◆ TASK GOAL: Go through the records below and set each one down exactly, leaving out any pictures.

◆ DATASET CONTENT:

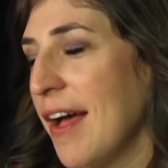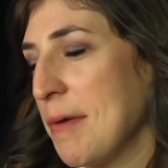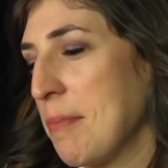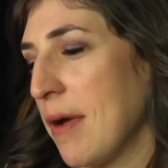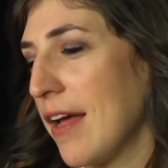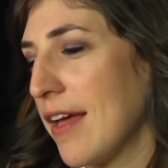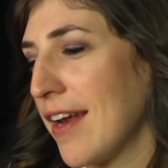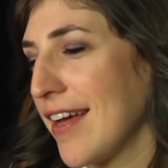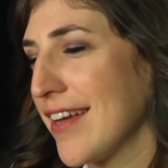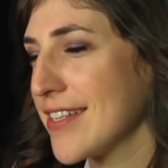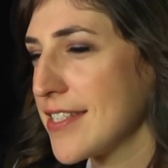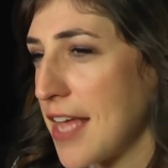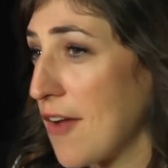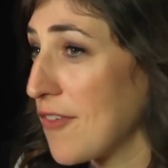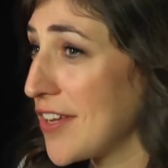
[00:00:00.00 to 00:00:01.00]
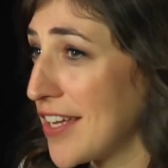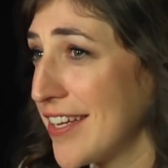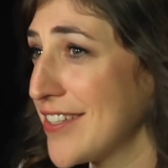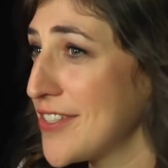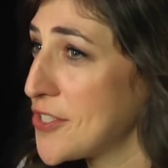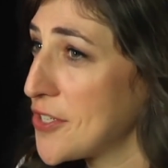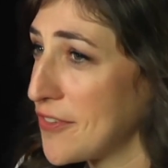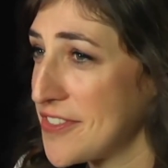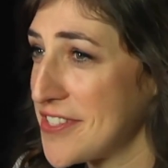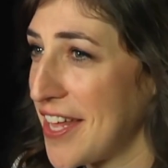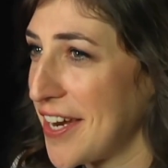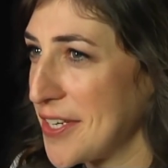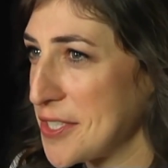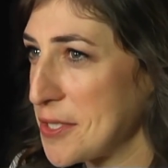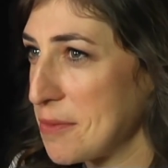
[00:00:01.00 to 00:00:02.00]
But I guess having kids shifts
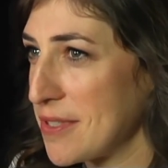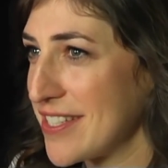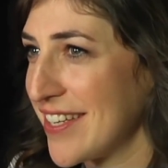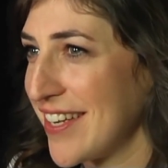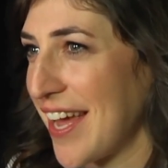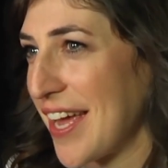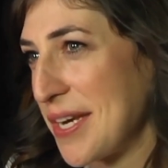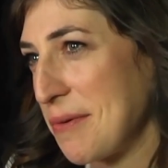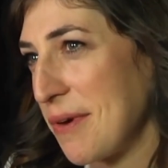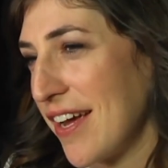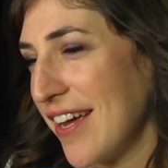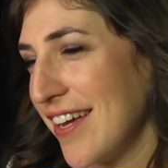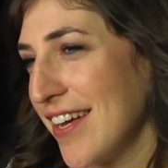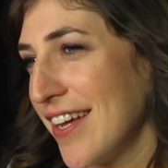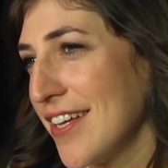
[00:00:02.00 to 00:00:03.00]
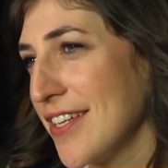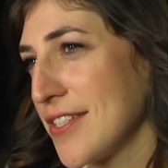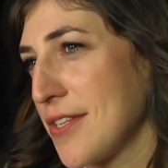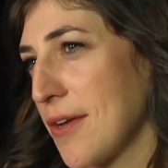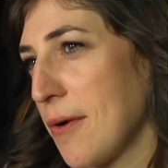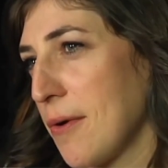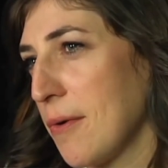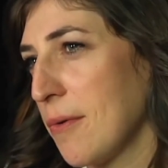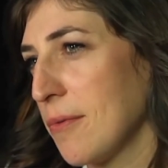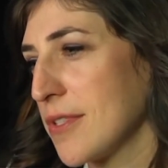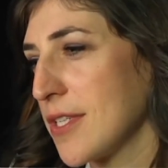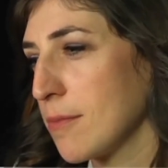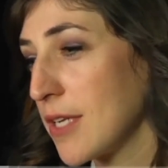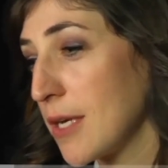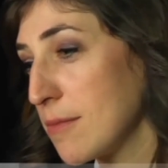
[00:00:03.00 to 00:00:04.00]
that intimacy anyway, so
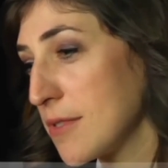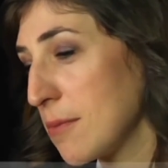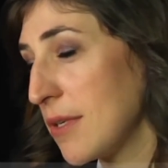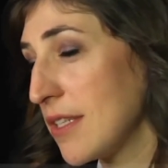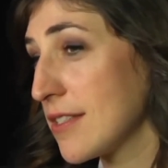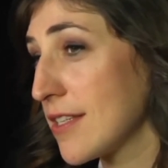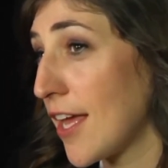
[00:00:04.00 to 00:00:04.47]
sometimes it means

◆ RESPONSE AREA:
[00:00:00.00 to 00:00:01.00]
[00:00:01.00 to 00:00:02.00]
But I guess having kids shifts
[00:00:02.00 to 00:00:03.00]
[00:00:03.00 to 00:00:04.00]
that intimacy anyway, so
[00:00:04.00 to 00:00:04.47]
sometimes it means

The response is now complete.